Les barrages, qui étaient espacés d’une dizaine de mètres l’un de l’autre, ont désorienté les usagers des routes qui conduisent à ce quartier résidentiel et les habitants des quartiers environnants. Les circuits des transports publics qui desservent Ambatobe ou Analamahitsy ont été dévié de fait, générant des désagréments et de l’angoisse.
Les élèves du lycée français n’ont pu être évacués vers la résidence des Charmilles que vers 19 h sous la protection de l’EmmoNat.
Le siège du quartier d’Ambatobe est le fruit d’appels multipliés dans la nuit du jeudi 5 mars pour protéger le domicile de Andry Rajoelina à Ambatobe contre des éléments qui auraient tenté de le kidnapper ou de l’arrêter.
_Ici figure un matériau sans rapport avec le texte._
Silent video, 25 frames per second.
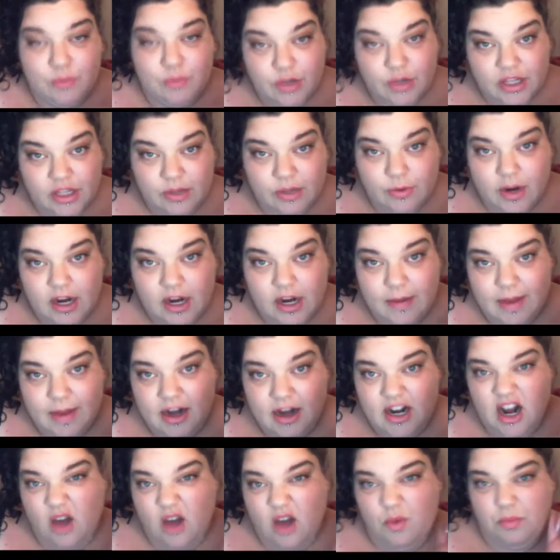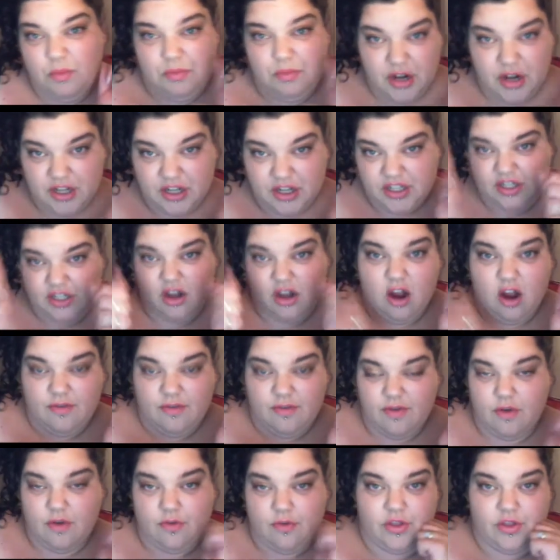really worried about it, I'll put a scarf
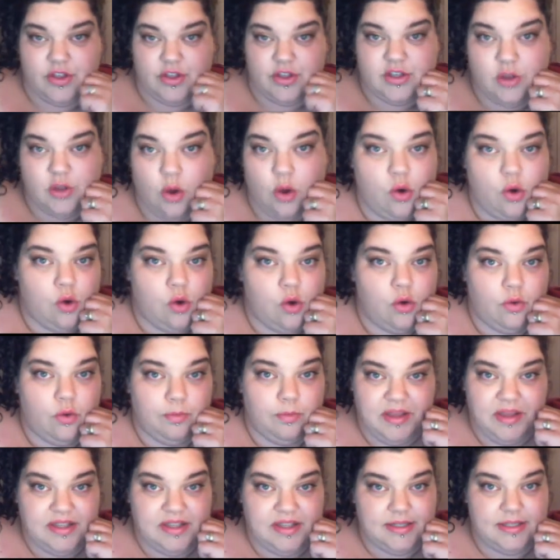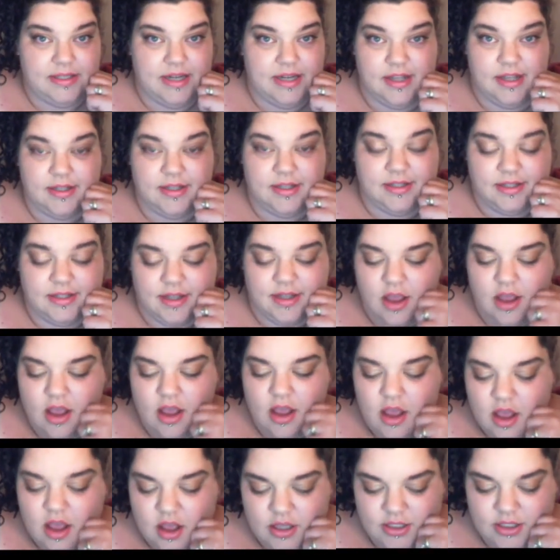over this whole business.
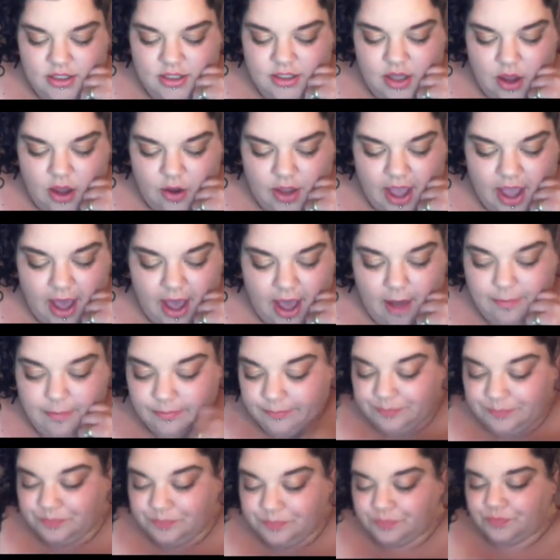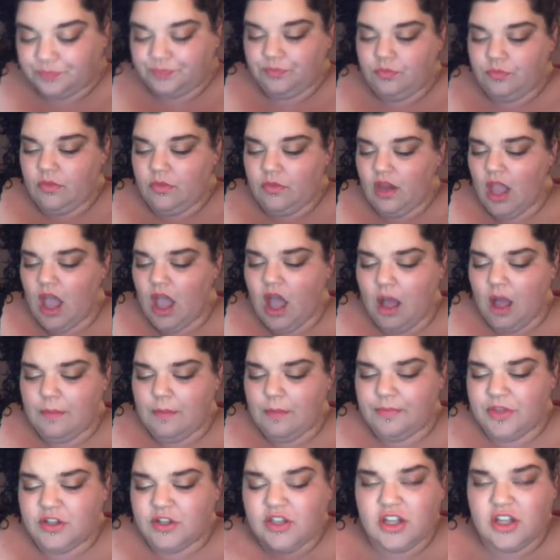So, yeah. Um,
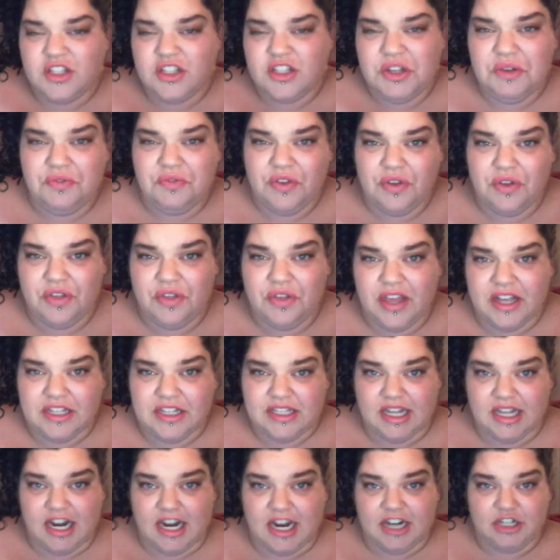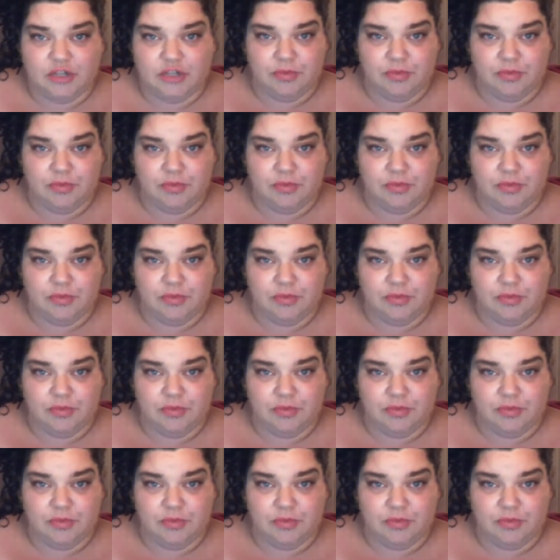there's also a few things that I do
Tous les accès à ce quartier ont donc vu s’ériger des barrages dont la fréquence était désagréablement surprenante.
Ailleurs à Antanimena, à Ambohijatovo, à Mahamasina, à Isotry, à Ankazomanga ou à Ampefiloha, ce fut le calme plat si jeudi dernier, ces quartiers étaient encore le théatre de scènes de panique et d’affrontement entre les forces de l’ordre et les groupes d’excités ou de malfaiteurs.